El perfil laboral del mapuche urbano corresponde a un individuo de escasa calificación, bajos salarios, alta movilidad y extensas jornadas de trabajo. A la discriminación por su apariencia física se suma una elevada exigencia y maltrato por parte de los patrones. Hombres y mujeres se sienten discriminados cultural y físicamente: “Los patrones y empresarios –suelen explicar– no nos contratan porque creen que somos conflictivos. Cuando nos emplean, quieren que estemos en la cocina, en el andamio o en la bodega, donde nadie nos vea. ¿Se ha fijado usted que mientras más prestigiosa es una empresa, más numerosas son las secretarias rubias y de ojos azules?”, reflexiona Juana Coliqueo de la Comuna de Quilieura. En consecuencia, éstos deben optar por otros trabajos.

Trabajos degradantes
Para las mujeres la ocupación más frecuente es el servicio doméstico, que además les asegura albergue y alimentación, y no están expuestas a la sociedad urbana. Los hombres encuentran trabajo en la construcción o las panaderías, donde se les autoriza a dormir de día y trabajar de noche. Esos recursos permiten al mapuche urbano permanecer “escondido”, evitar la discriminación y comenzar el aprendizaje del mundo urbano. Aunque esos trabajos son percibidos como actividades “forzadas”, “no escogidas”, “degradantes” y “no estimadas”, representan la principal fuente de empleo.

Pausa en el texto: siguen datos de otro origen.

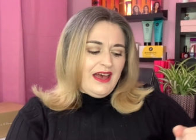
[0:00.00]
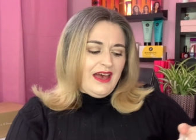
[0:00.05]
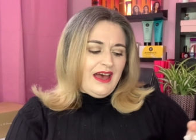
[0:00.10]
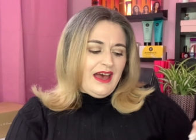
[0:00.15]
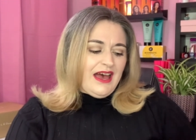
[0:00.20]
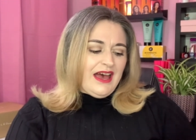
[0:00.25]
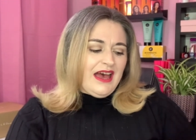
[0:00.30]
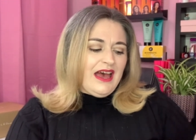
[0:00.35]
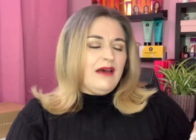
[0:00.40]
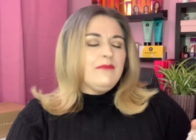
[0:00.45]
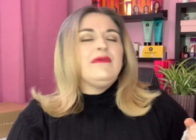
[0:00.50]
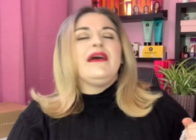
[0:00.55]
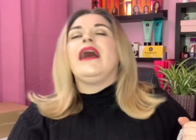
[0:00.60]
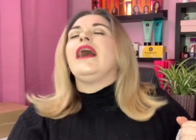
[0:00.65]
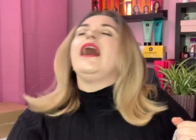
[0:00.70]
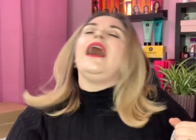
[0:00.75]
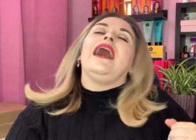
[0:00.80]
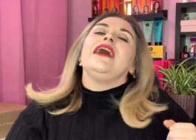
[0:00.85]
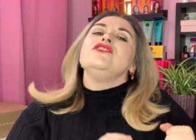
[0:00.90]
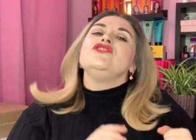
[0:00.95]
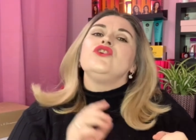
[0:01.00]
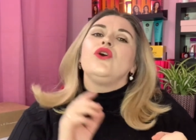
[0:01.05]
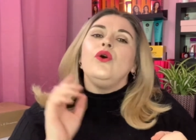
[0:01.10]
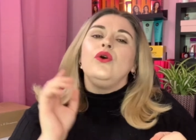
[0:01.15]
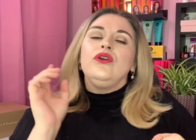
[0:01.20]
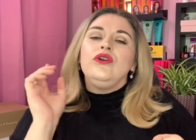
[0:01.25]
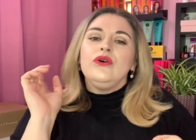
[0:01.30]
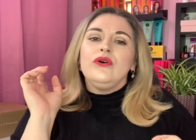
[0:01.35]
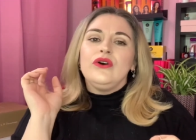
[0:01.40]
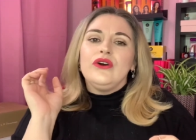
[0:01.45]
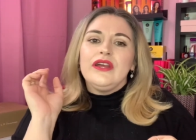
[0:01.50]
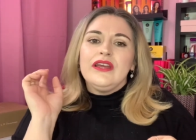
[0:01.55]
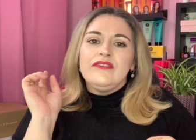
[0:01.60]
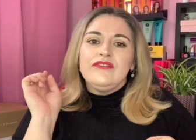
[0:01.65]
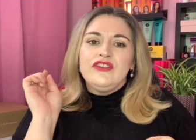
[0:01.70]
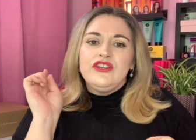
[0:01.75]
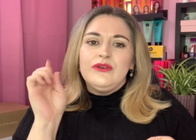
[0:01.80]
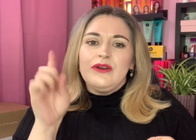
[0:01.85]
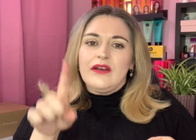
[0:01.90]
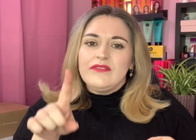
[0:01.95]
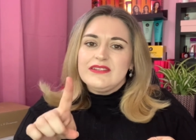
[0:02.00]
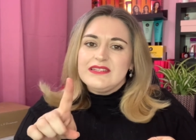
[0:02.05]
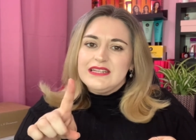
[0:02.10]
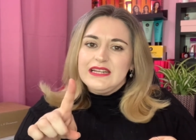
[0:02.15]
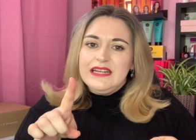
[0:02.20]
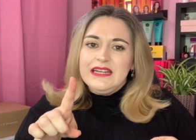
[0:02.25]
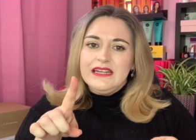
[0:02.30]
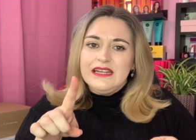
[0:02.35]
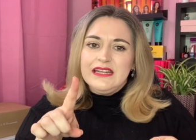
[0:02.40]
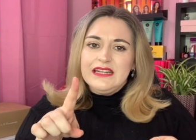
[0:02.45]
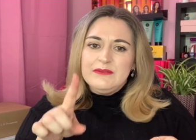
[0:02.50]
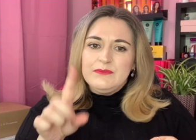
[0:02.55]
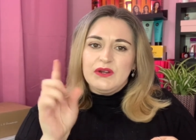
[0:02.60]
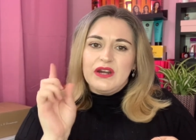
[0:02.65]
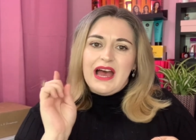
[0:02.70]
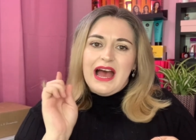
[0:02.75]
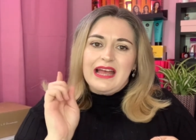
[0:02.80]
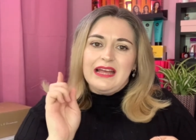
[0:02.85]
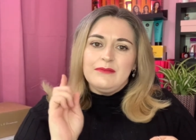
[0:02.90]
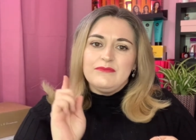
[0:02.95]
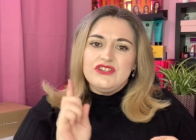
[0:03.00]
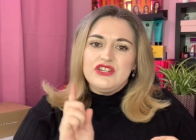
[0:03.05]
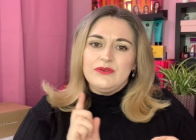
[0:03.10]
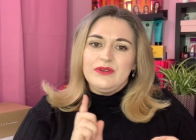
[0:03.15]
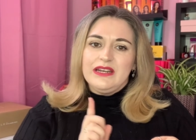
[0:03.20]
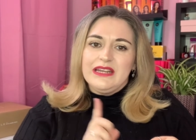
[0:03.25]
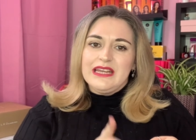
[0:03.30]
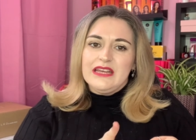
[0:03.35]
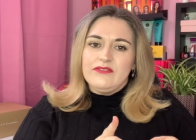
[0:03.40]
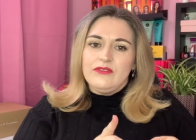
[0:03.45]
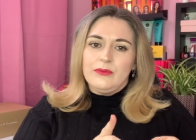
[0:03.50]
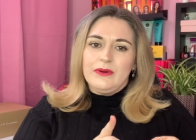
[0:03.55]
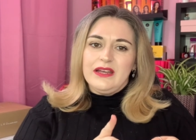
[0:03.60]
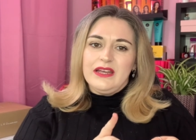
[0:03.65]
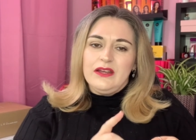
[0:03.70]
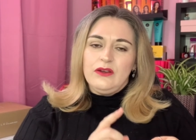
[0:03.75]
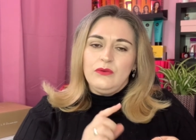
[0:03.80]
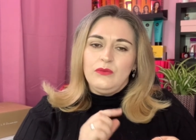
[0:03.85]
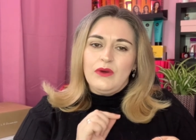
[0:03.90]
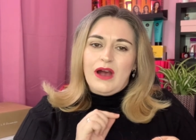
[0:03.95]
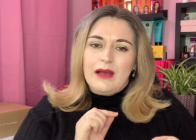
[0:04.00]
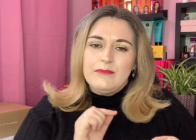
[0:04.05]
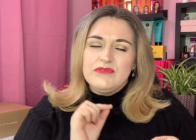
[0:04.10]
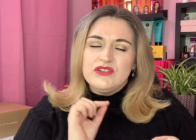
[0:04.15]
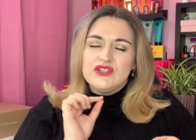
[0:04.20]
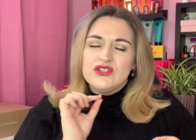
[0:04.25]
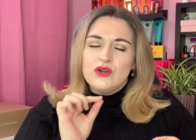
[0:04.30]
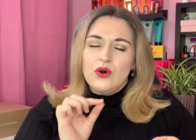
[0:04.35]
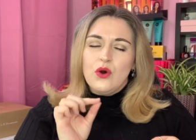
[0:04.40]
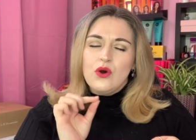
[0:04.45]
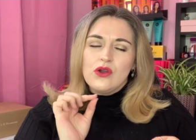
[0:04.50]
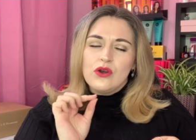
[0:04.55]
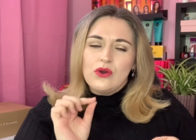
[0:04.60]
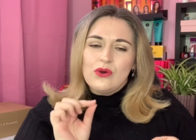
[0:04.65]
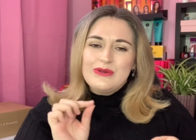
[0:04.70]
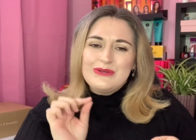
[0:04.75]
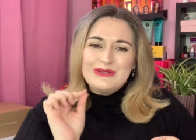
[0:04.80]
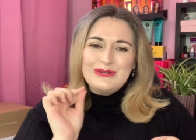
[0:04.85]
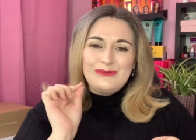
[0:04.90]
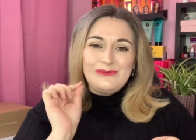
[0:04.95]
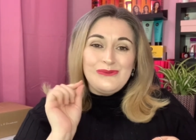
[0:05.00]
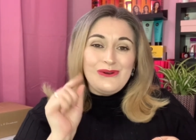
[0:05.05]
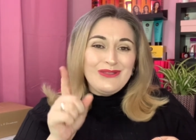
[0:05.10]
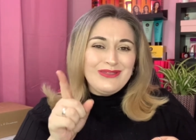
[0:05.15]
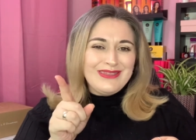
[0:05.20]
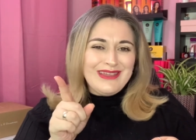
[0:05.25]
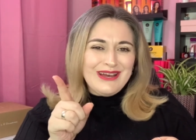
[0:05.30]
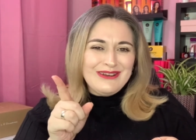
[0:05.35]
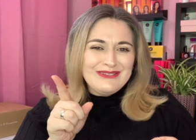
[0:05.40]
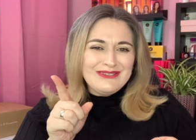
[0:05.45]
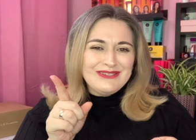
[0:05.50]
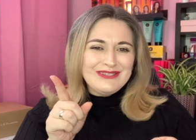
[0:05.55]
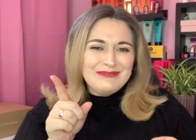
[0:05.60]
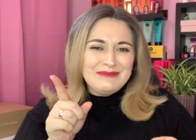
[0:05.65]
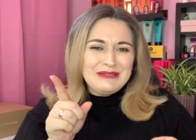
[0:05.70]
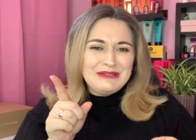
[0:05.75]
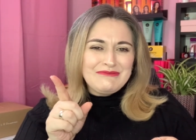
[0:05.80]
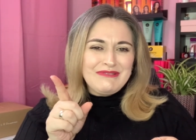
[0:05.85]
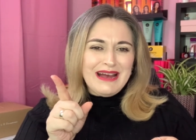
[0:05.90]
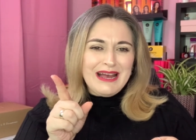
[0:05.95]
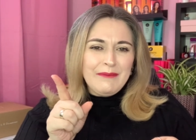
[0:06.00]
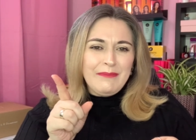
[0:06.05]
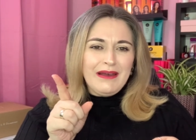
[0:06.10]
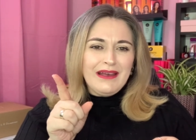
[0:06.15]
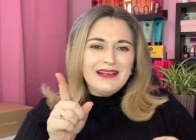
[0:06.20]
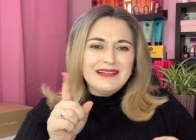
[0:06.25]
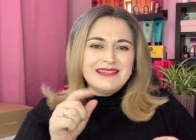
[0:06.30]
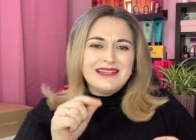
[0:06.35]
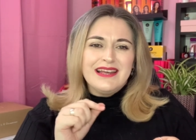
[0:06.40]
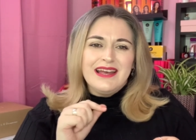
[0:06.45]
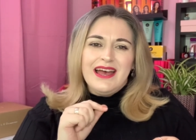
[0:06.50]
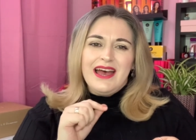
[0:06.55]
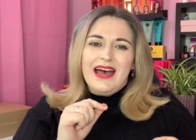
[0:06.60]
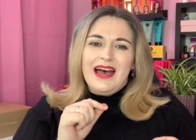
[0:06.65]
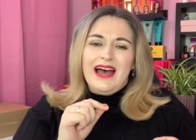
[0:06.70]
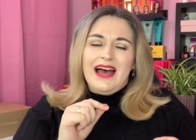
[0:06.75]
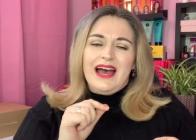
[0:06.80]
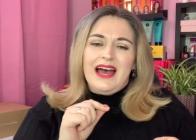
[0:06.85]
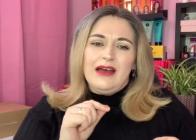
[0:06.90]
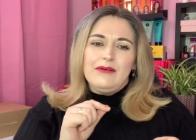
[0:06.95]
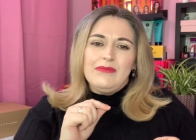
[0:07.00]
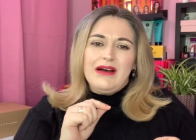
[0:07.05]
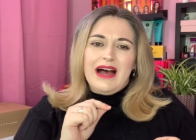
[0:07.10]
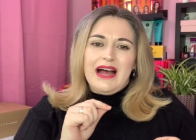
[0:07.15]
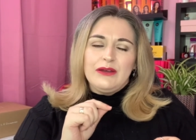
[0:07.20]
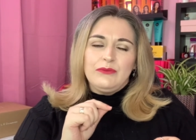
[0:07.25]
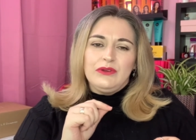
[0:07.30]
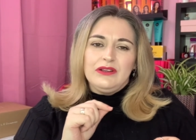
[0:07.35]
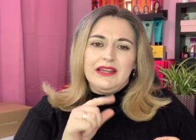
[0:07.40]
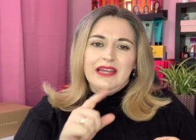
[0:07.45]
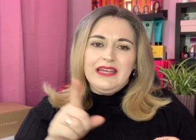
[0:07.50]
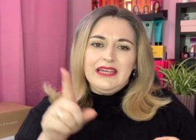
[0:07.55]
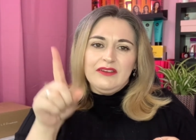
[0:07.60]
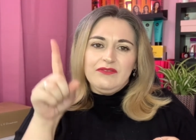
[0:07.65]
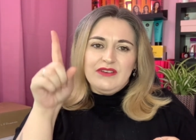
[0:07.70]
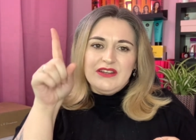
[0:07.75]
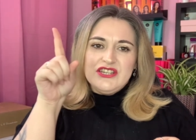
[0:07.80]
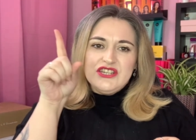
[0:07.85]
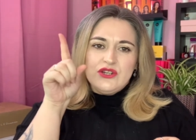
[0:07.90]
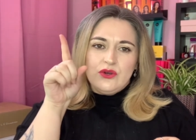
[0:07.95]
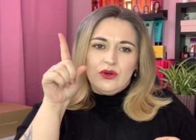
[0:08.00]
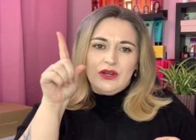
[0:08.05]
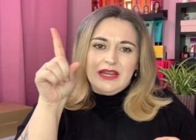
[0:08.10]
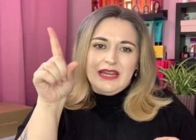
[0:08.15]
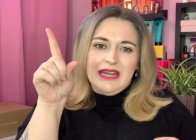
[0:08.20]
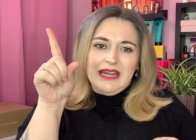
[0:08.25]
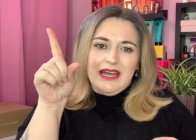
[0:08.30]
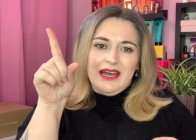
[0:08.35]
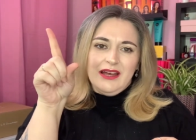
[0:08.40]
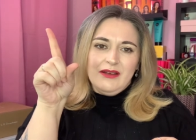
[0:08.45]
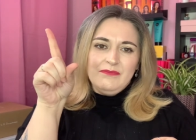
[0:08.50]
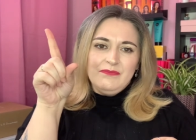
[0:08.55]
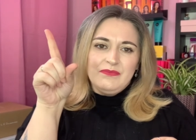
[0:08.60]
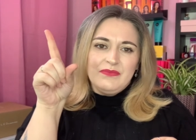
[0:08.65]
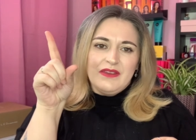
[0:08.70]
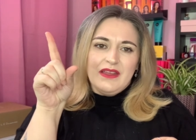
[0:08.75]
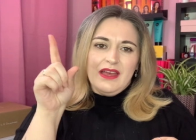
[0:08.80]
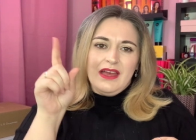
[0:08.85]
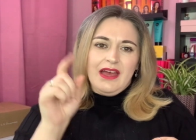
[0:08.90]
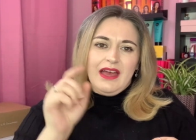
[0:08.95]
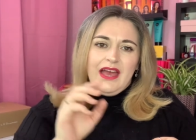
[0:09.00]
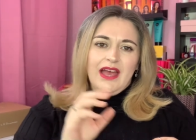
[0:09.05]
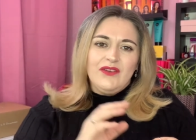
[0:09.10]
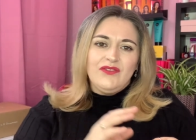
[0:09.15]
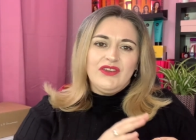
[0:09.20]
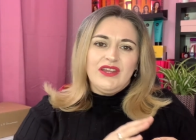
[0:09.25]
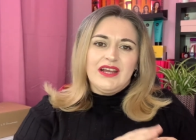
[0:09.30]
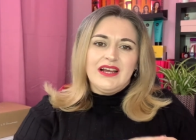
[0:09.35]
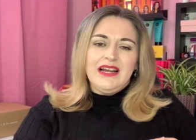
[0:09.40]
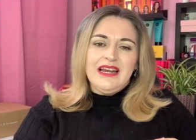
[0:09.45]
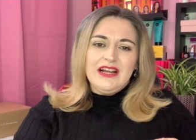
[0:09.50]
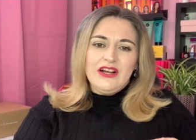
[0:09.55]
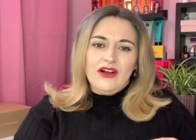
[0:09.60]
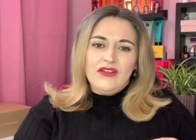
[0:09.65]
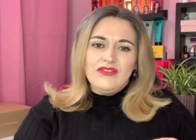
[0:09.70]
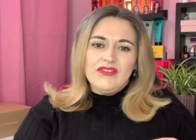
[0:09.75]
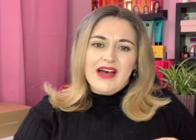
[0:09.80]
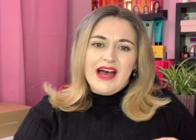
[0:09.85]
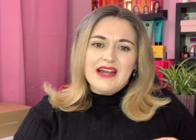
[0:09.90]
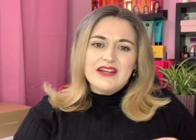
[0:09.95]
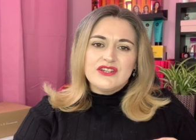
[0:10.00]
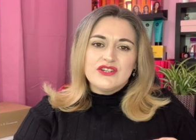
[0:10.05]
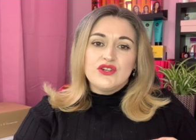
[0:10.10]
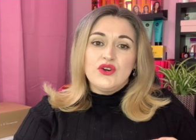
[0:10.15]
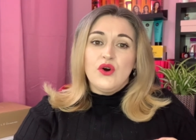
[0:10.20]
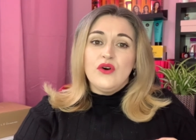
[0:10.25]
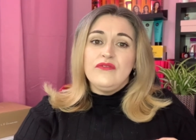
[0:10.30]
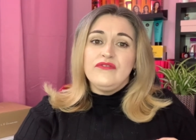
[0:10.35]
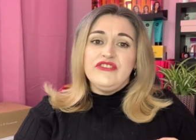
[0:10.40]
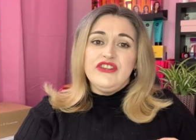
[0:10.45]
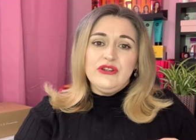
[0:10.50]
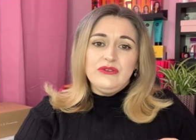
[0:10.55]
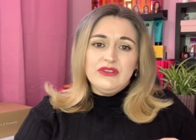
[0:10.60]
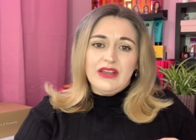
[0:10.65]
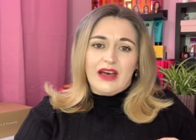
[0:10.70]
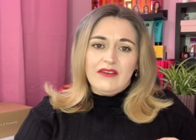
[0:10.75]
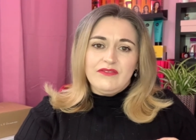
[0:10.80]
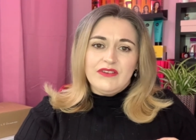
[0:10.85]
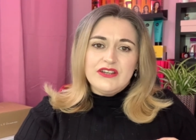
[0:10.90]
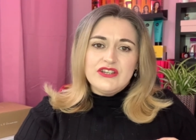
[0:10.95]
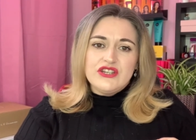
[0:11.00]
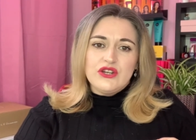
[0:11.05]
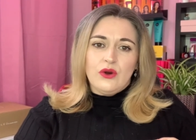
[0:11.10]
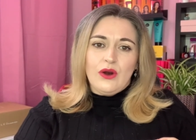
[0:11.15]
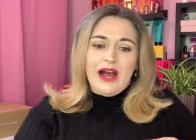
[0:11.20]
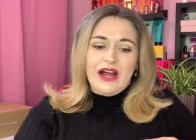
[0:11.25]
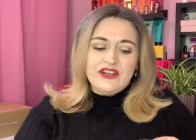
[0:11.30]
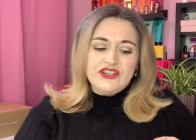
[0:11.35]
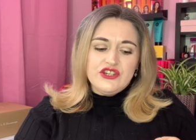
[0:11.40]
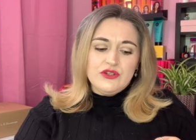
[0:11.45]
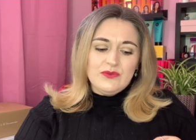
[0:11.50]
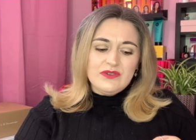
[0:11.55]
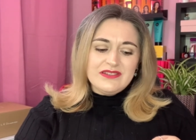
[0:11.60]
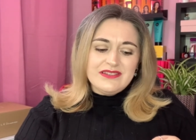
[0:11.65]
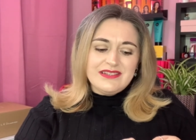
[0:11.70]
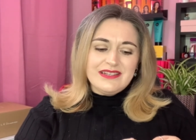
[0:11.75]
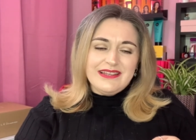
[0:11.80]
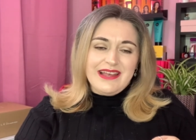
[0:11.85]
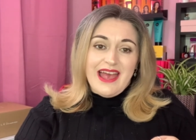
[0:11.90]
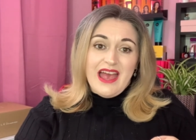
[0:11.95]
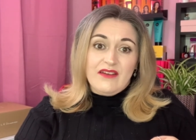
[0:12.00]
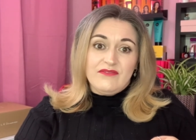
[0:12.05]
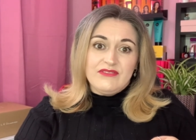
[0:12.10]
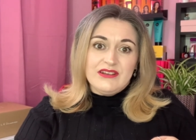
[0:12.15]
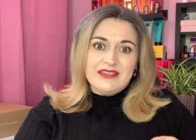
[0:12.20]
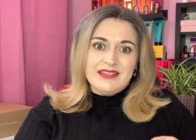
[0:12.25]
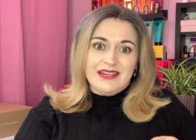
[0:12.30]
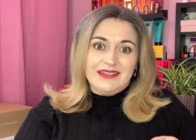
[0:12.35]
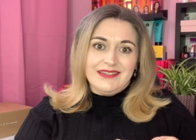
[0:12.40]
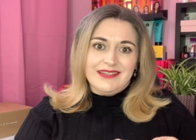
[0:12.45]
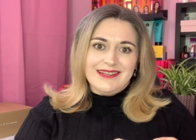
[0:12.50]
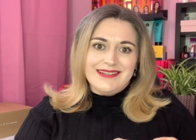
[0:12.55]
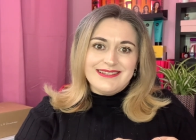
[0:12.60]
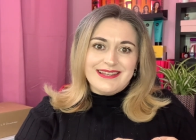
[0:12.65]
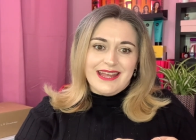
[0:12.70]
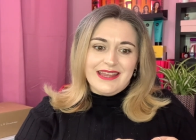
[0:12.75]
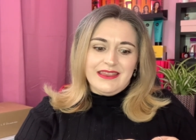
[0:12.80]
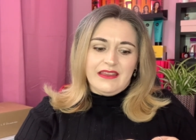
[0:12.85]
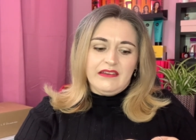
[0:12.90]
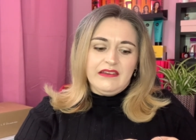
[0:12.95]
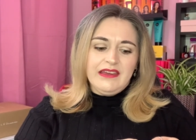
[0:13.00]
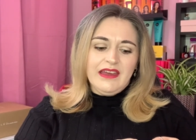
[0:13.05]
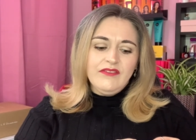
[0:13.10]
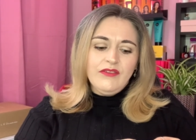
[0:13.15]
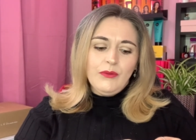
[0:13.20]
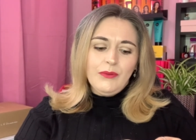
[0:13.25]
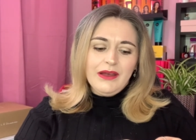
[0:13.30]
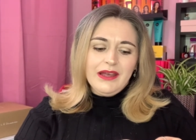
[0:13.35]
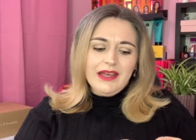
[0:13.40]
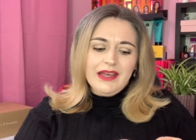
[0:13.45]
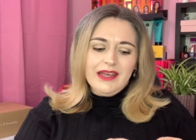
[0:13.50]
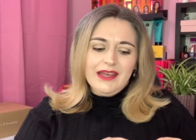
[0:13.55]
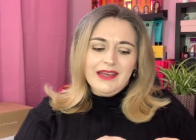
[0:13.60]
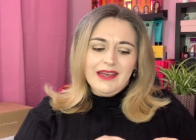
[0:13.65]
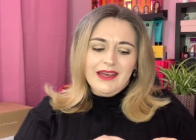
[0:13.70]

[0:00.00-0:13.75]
Um, I don't know if you have seen it, but I am doing a giveaway. I'm so close to 1,000 subscribers. Um, I will link a video here. If you click on that, go view that video and you will see everything that is in the giveaway.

Los textos oficiales tipifican claramente el delito de discriminación en términos similares a la legislación de otros países. De acuerdo con esa definición, en la sociedad chilena existen tendencias racistas y xenófobas, y discriminación por motivos de “raza”, origen étnico o social. Y las principales víctimas son ese medio millón de ciudadanos que, para ser aceptados, deben someterse a la humillación de esconder su identidad y pasar desapercibidos hasta el punto de convertirse en seres invisibles.